President Barack Obama and first lady Michelle Obama will serve as honorary chairs of the U.S. Library of Congress’s 2009 National Book Festival, an annual celebration of reading in the Washington area. One person who won’t be in attendance, however, is hip-hop artist Kanye West. Last week, the Grammy Award-winning rapper said in an interview, “I am a proud non-reader of books. I like to get information from doing stuff like actually talking to people and living real life.” West’s aversion, however, didn’t stop him from writing a newly published 52-page book of his own, Thank You and You’re Welcome, his personal philosophy for living, including such pithy nuggets as, “Get used to getting used!” and “I hate the word hate!” West, whose mother, the late Donda West, was a university English professor, credits his hatred of reading for allowing him to draw on a “childlike purity” in the penning of his own book.
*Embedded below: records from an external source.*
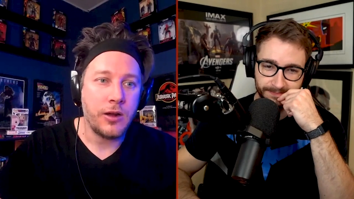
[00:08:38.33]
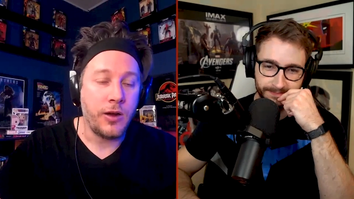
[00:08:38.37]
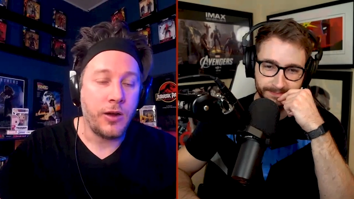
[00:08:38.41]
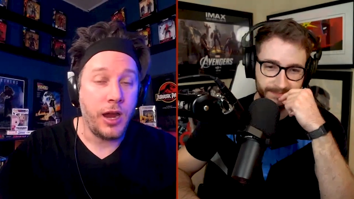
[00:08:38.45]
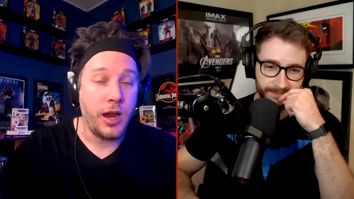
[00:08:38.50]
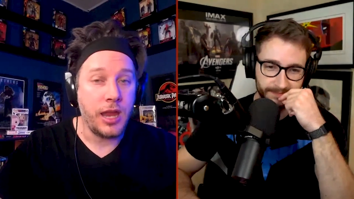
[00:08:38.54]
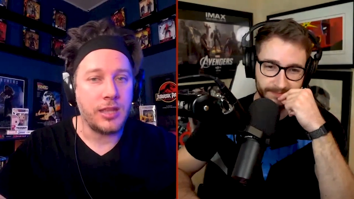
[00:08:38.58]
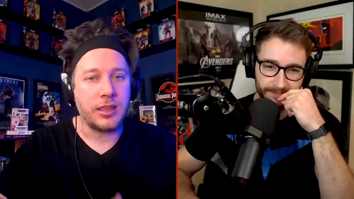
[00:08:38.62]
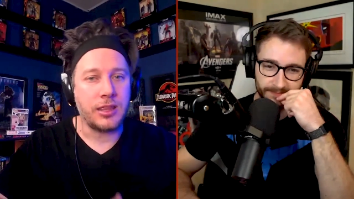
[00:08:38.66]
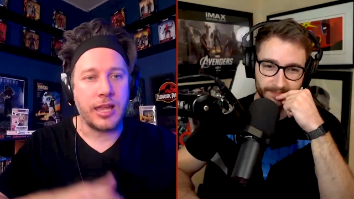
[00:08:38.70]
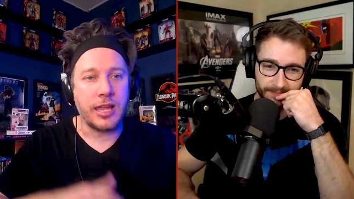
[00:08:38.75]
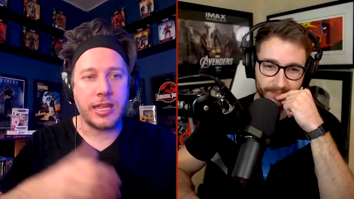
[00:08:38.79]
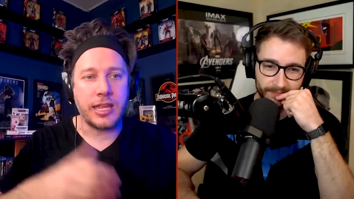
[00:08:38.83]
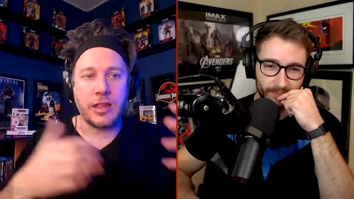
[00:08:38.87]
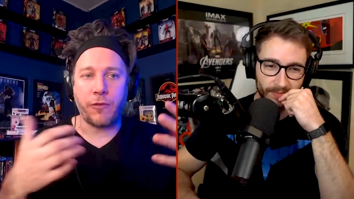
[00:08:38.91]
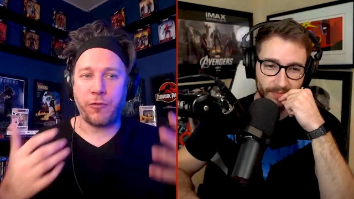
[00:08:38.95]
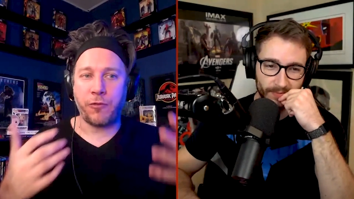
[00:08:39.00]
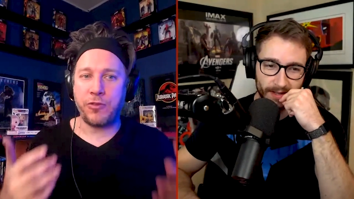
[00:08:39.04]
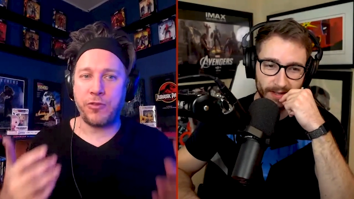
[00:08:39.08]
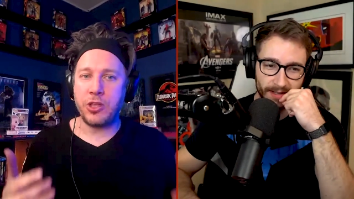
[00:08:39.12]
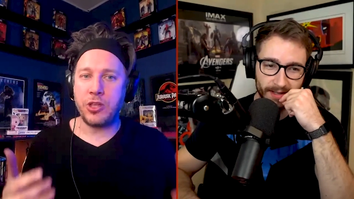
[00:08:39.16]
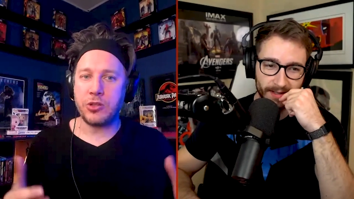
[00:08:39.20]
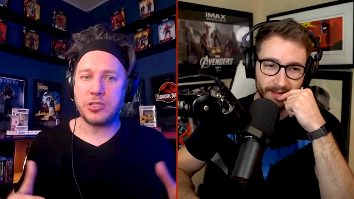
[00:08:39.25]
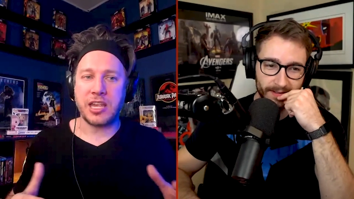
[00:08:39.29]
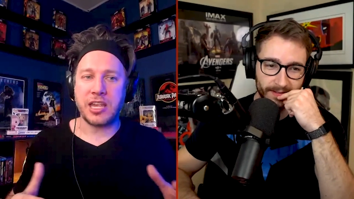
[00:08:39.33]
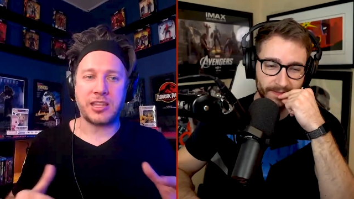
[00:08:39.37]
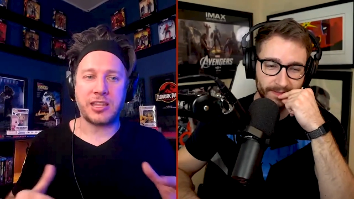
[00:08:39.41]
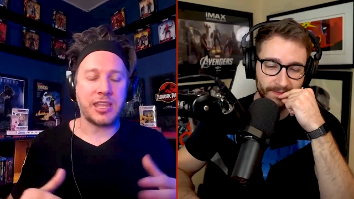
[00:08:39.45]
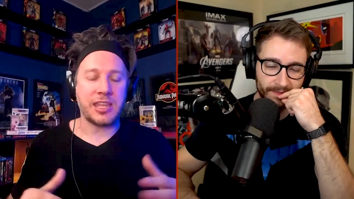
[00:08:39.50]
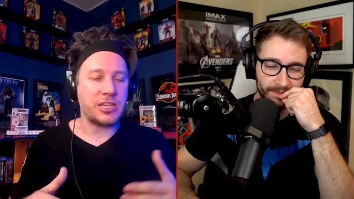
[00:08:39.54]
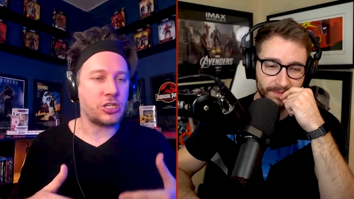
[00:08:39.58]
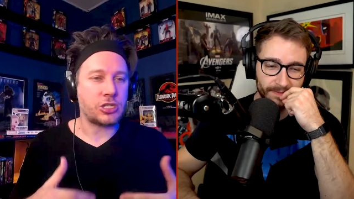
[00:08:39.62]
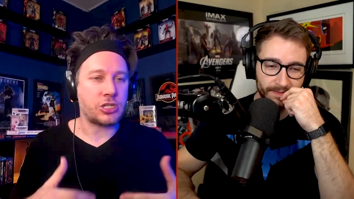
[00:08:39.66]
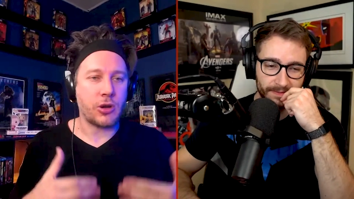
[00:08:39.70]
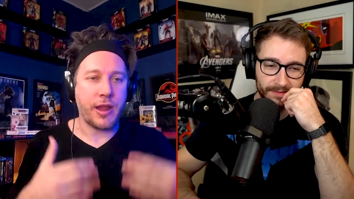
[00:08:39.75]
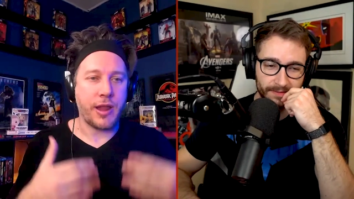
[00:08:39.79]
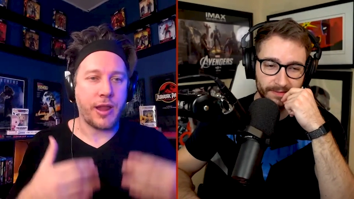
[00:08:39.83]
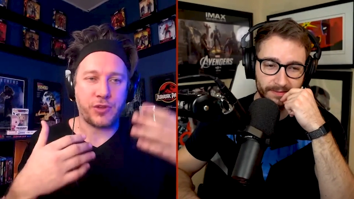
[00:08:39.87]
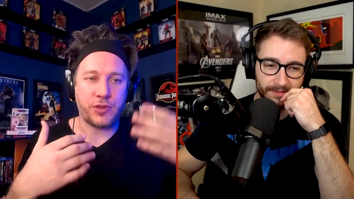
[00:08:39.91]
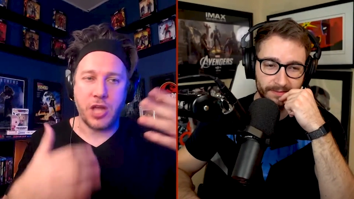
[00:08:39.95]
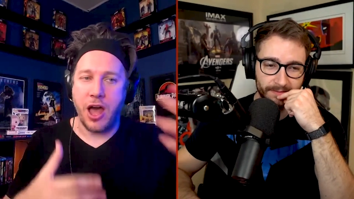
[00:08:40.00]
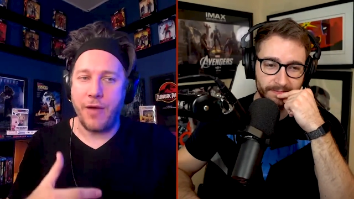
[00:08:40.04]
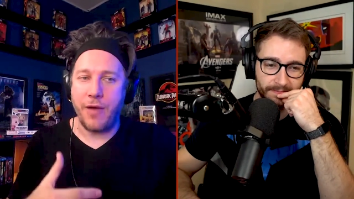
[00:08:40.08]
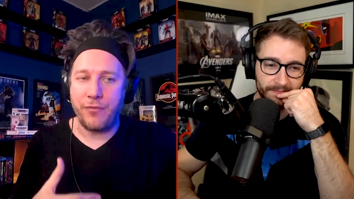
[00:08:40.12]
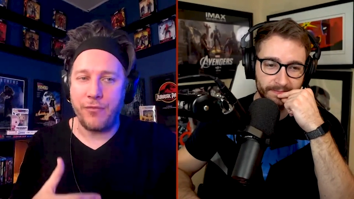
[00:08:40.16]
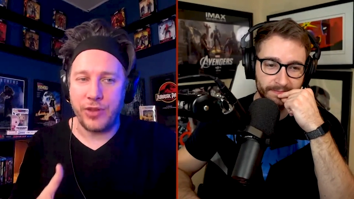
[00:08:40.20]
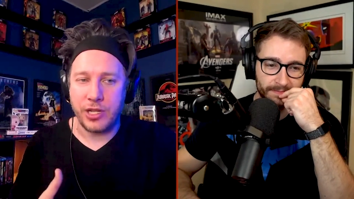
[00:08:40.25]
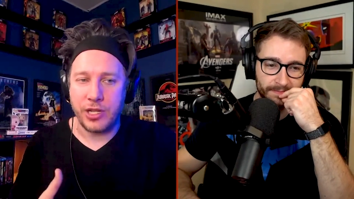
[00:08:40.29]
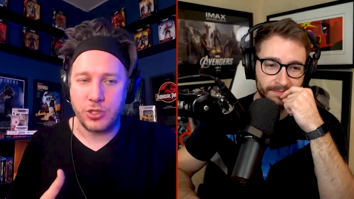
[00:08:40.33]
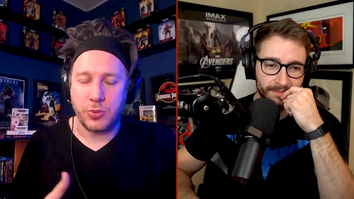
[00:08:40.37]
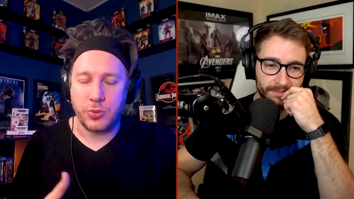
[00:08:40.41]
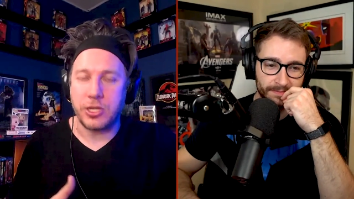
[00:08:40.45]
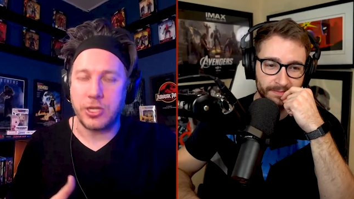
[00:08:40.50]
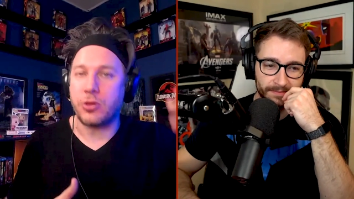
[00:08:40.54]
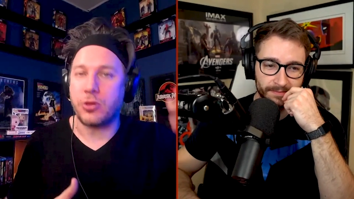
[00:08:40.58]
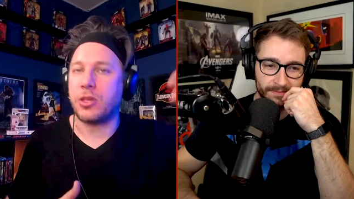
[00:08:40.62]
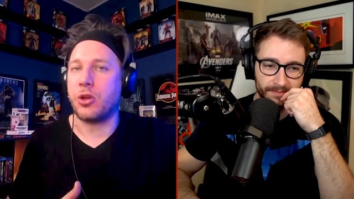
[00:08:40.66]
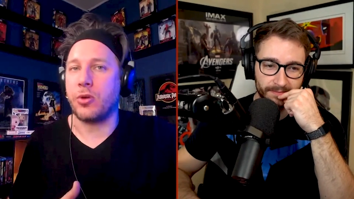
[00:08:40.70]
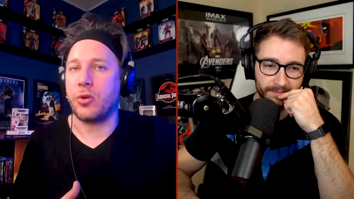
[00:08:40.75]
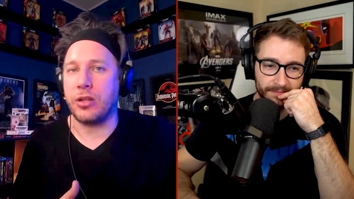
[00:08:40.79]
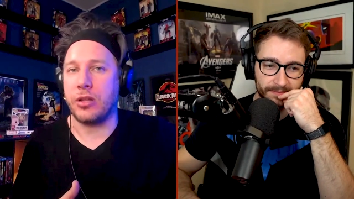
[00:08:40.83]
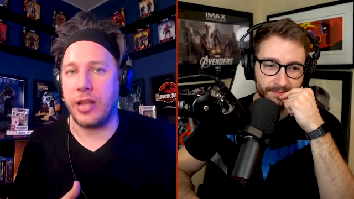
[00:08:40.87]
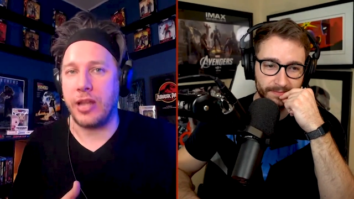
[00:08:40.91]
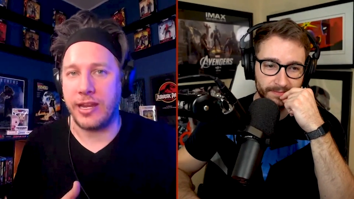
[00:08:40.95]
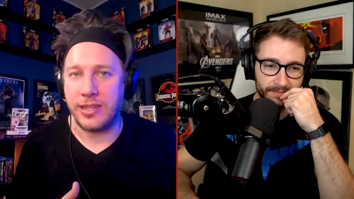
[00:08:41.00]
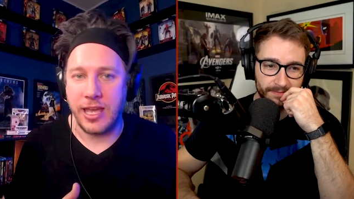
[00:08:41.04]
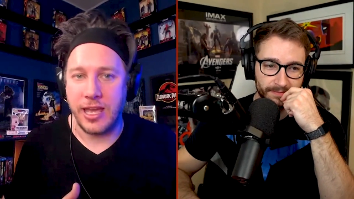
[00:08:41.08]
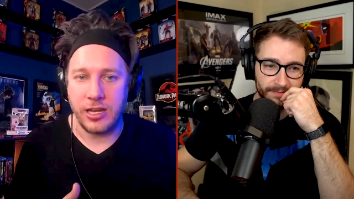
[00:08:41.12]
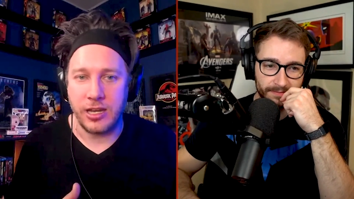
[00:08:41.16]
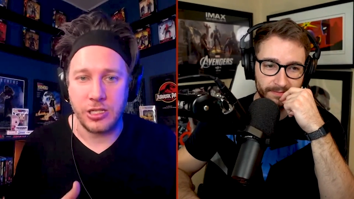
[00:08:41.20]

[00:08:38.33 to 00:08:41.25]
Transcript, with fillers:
Speaker 1: it, like it feels like they just don't have confidence when you hear it like that.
The latest chapter in the always colourful love life of Silvio Berlusconi finds the Italian prime minister accused—by his wife and others—of having engaged in an affair with an underage aspiring model named Noemi Letizia. Berlusconi was reported to have attended Letizia’s 18th birthday in Naples earlier this month and given her an expensive necklace, provoking his wife to announce to the media, “I cannot remain with a man who consorts with minors.” Berlusconi says he only attended the party because he was in town and Letizia was an old family friend, but photos later turned up of the two of them together at social events last year, when she was only 17. Last week, Berlusconi managed to succeed in having the photos blocked from publication. Other evidence said to be found among the 700 photos seized from a Sardinian photographer, Antonello Zappadu, includes shots of young women at Berlusconi’s private New Year’s party, some of whom are topless, taken by Zappadu with a high-powered lens. Berlusconi confirmed that Letizia did attend his New Year’s party, but he denied they ever had “a spicy or more than spicy” relationship. “I have sworn this on the lives of my children,” he told Italian press. “I am aware that, if this were perjury, I would have to resign a minute later.”